You don’t need a johnboat, center console, and guide to catch saltwater slammers this summer. Much of America’s coastal waters are dotted with public fishing piers. From Florida to Maine, from San Diego to Seattle, and all along the Gulf of Mexico, there are thousands of public-access fishing piers for itchy anglers hunting the bite. If you’re new to pier fishing, don’t be intimidated, but keep in mind these few things you need to know before hauling tackle to the far end of the planks.
There are few things more frustrating for dedicated pier rats than having a rookie wander onto the pier, get in the way, and mess up the fishing. These seasoned pros have put in the time and understand the best ways to catch fish. If you stay on their good side, they might share some old-salt knowledge that will increase your chances of success. The best way to stay on their good side is to follow the rules.
Most public piers have clearly posted rules. Those rules apply to everyone. Make sure you follow them. Pier fishermen also adhere to a list of unwritten rules. These include:
Keep the Mess to a Minimum
Don’t fan out your fishing gear across the pier rail. Other people want to fish, too, so keep the space you occupy minimal, leaving room for other anglers. Promptly throw away excess fishing line, bait packaging, and other garbage that could get blown around in a gusty sea breeze.
As with most outdoor activities, pier fishermen should have a “leave no trace” philosophy. When you’re done with the day’s fishing, there should be no visible evidence you were ever there. Pick up all your trash. Either take it with you or put it in the proper receptacles.
If you clean your fish at the pier, make sure you don’t leave scales, guts, and heads in the sinks. What you don’t need of the fish carcasses can usually go overboard and back into the food chain.
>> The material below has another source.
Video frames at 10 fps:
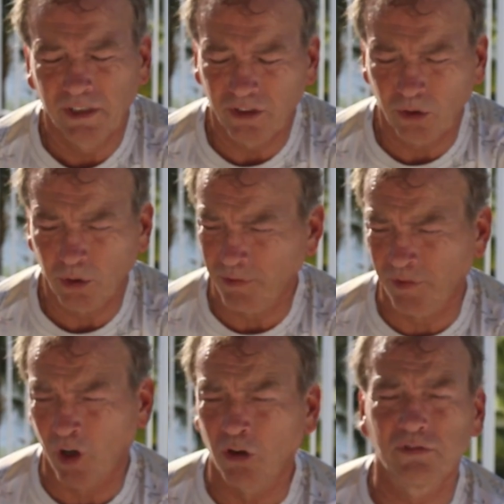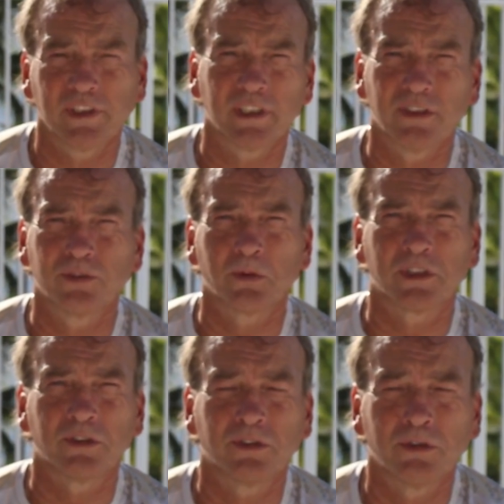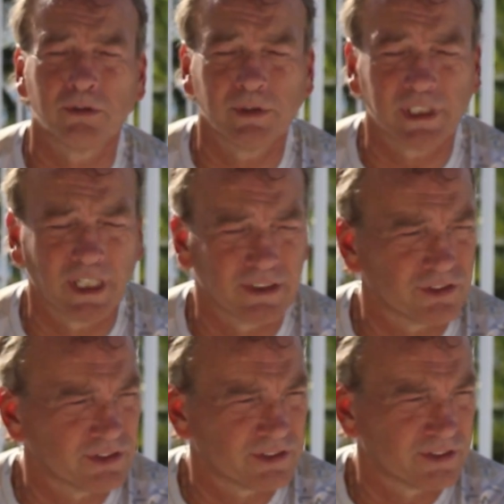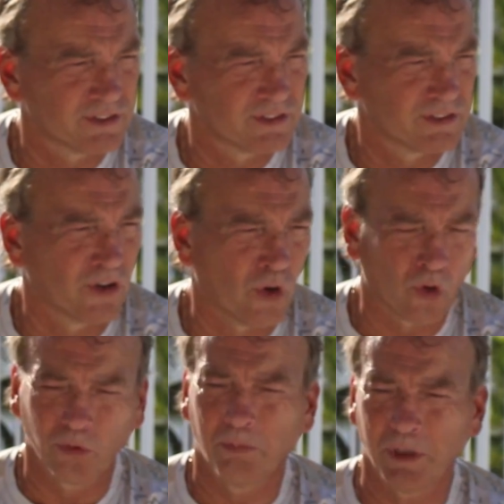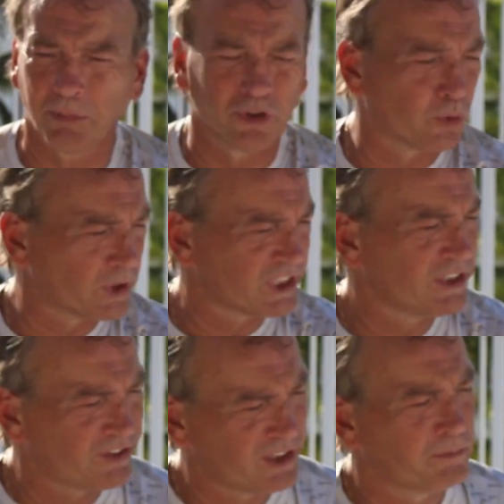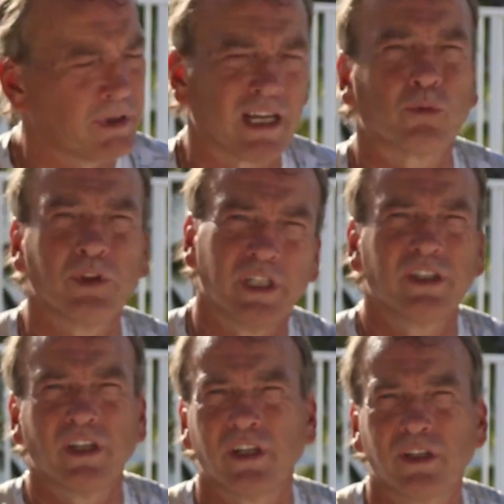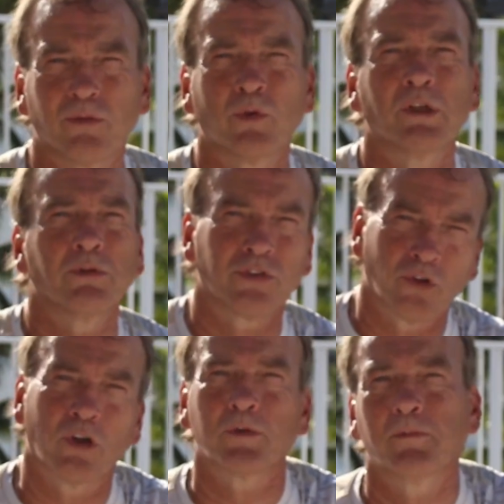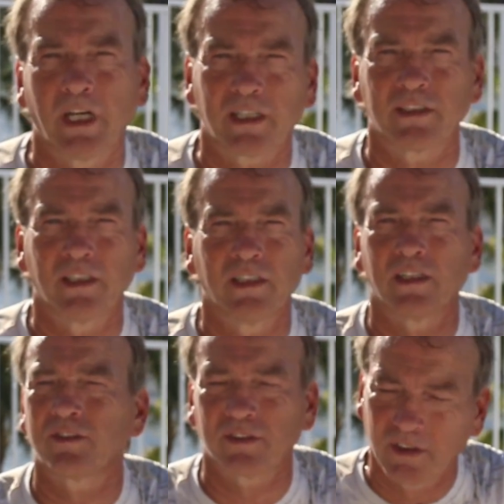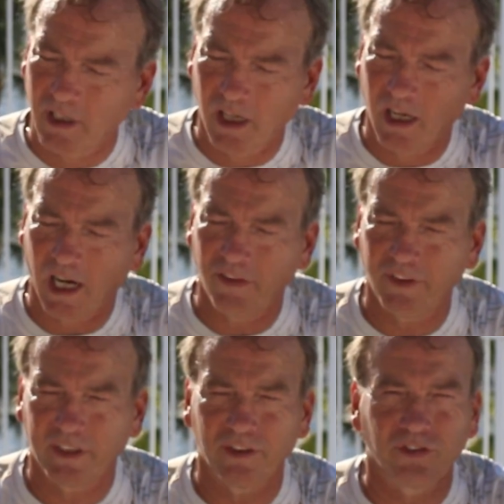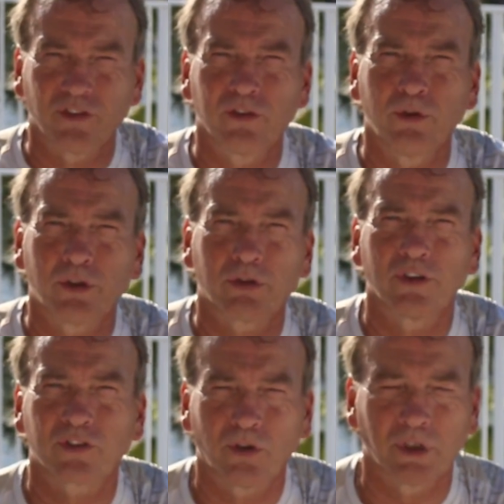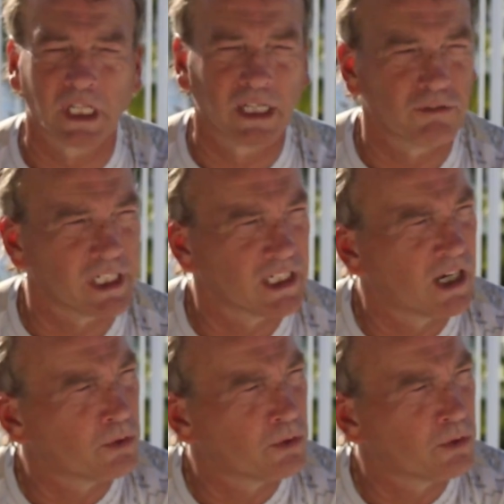evolving is what they're doing. We can't just hold people to what they did back when they did it, when it was normal back then. I think this is ludicrous going on right now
Don’t Use the Rail as a Cutting Board
The pier rail might seem like a convenient place to slice your squid, bloodworms, and clams. However, there’s nothing worse than leaning on the rail to view the sunset and having your elbow slide across the sticky, gooey remnants of someone else’s bait. Keep your bait cutting confined to the pier’s designated bait boards or use your own to keep the rail clean.
Crossed fishing lines understandably agitate pier anglers. Casting is a skill you should master, before you attempt it on a pier full of people. If possible, practice pitching a sinker in your backyard ahead of time to learn the art of casting straight. If you can’t cast straight, there’s no dishonor in dropping your bait straight down next to the pier. Plenty of fish lurk under the shade of the planks and around the barnacle-crusted pylons, so you might get lucky dropping a rig right over the side.
If you do cast crooked, apologize and make an effort to uncross the lines before you set down your pole. You should also give your fellow anglers plenty of space to cast comfortably. If possible, don’t crowd out other fishermen, even if they’re situated in a fish-producing honey hole.
On a busy summer weekend, some piers can have anglers packed shoulder to shoulder, especially when the fish are biting. If elbow room is hard to come by, you may need to duck your head or move away from the rail when your neighbor casts. Giving an audible “heads up” before pitching your own rig over a crowded pier rail is also a nice courtesy.
Give Big Fish the Right of Way
Big fish are usually big fighters. When an angler hooks a giant king mackerel, cobia, or tarpon, he’ll need to walk the pier to keep up with his fish during the fight. When this happens, do the responsible thing and bring in your line. Refuse to move your rig when asked, and your line could end up cut. Not because the other angler is a jerk, but because big fish are unpredictable.
A bottom rig in a fish’s fight path is never high on an angler’s list of priorities. Unattended lines are often cut to get them out of the way quickly. The angler may compensate you for a cut line and the rig attached after he lands the fish. He might not. The best thing to do when someone hooks a beast is reel in your line, get it out of the way, and then stand back and enjoy the show.
If the tables are turned, and you’re the lucky guy who hooks a monster, it’s okay to ask people to move their stuff. While manners often fall by the wayside in the heat of battle, remembering words like “please” and “thank you” go a long way in keeping peace with your fellow fishermen.
Don’t Leave Your Gear Unattended
Don’t leave your rods or other gear unattended, especially if you have a line in the water or rods leaning against the rail. Fishing poles can’t move themselves when someone is fighting a big fish, and they quickly become a tripping hazard in the heat of battle. Also, if you end up hooking a big one while you aren’t paying attention, that rod could end up flying overboard before you can get to it.
Respect the Regulars
Basic pier etiquette boils down to respecting your fellow anglers. Although you may be fishing in a public space, it’s important to remember that a fishing pier is like a second home to some of the people leaning against the rails. Those seasoned “pier rats” spend an awful lot of their summers there. Give them some space and respect, and they might throw a few valuable pier fishing tips your way.